**Task details**
Once you reach the line with "[7.00-8.00s]", copy it and every line after it exactly, up to the end of the data. Omit the pictures.

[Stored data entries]
━━━━━━━━━━━━━━━━━━━━

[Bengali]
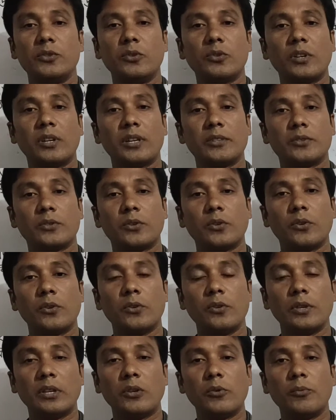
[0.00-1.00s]
যুক্তরাষ্ট্র
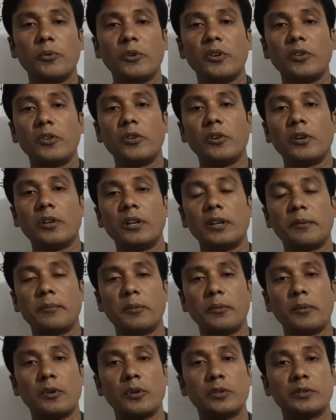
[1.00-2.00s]
ইউরোপীয় ইউনিয়ন
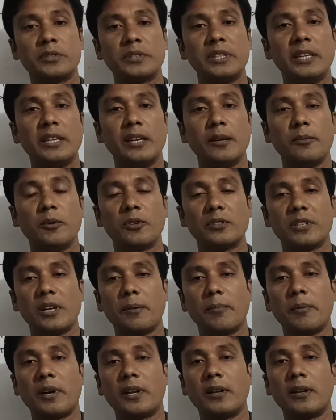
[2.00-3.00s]
এবং চীন এবং
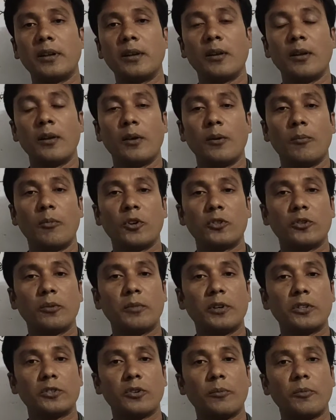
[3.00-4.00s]
জাপান
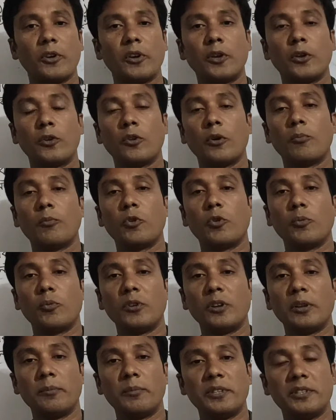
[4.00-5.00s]
বর্তমান সময়ে নব্য
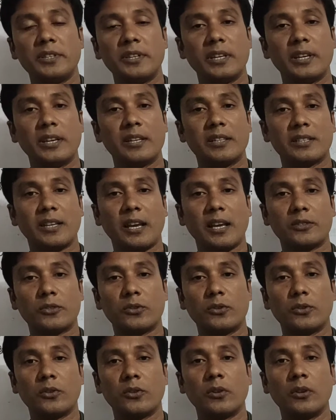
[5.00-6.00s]
উপনিবেশিক
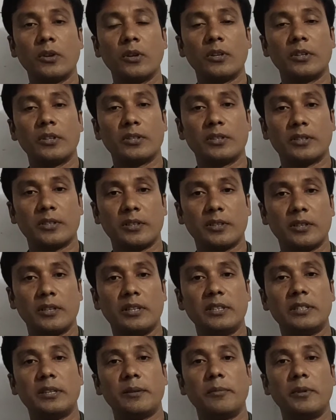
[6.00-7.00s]
শাসক
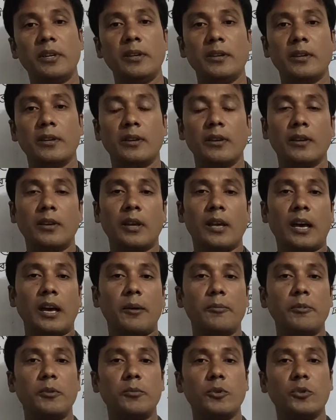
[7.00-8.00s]
হিসেবে
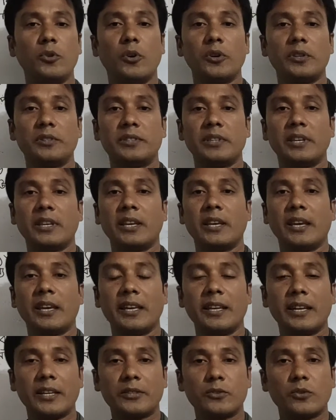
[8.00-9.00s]
আবির্ভূত হয়েছে এই
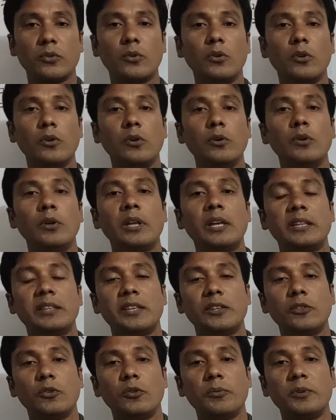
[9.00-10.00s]
রাষ্ট্রগুলো
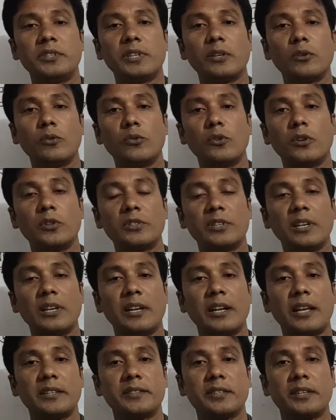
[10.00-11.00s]
তৃতীয় বিশ্বের উন্নয়নশীল
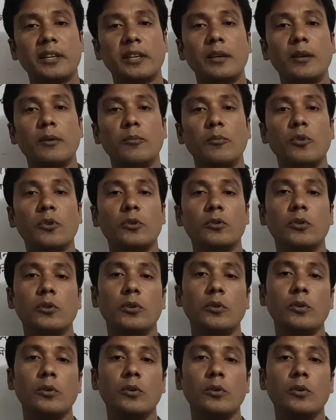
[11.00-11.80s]
রাষ্ট্রে মূলত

━━━━━━━━━━━━━━━━━━━━

**Expected answer**
[7.00-8.00s]
হিসেবে
[8.00-9.00s]
আবির্ভূত হয়েছে এই
[9.00-10.00s]
রাষ্ট্রগুলো
[10.00-11.00s]
তৃতীয় বিশ্বের উন্নয়নশীল
[11.00-11.80s]
রাষ্ট্রে মূলত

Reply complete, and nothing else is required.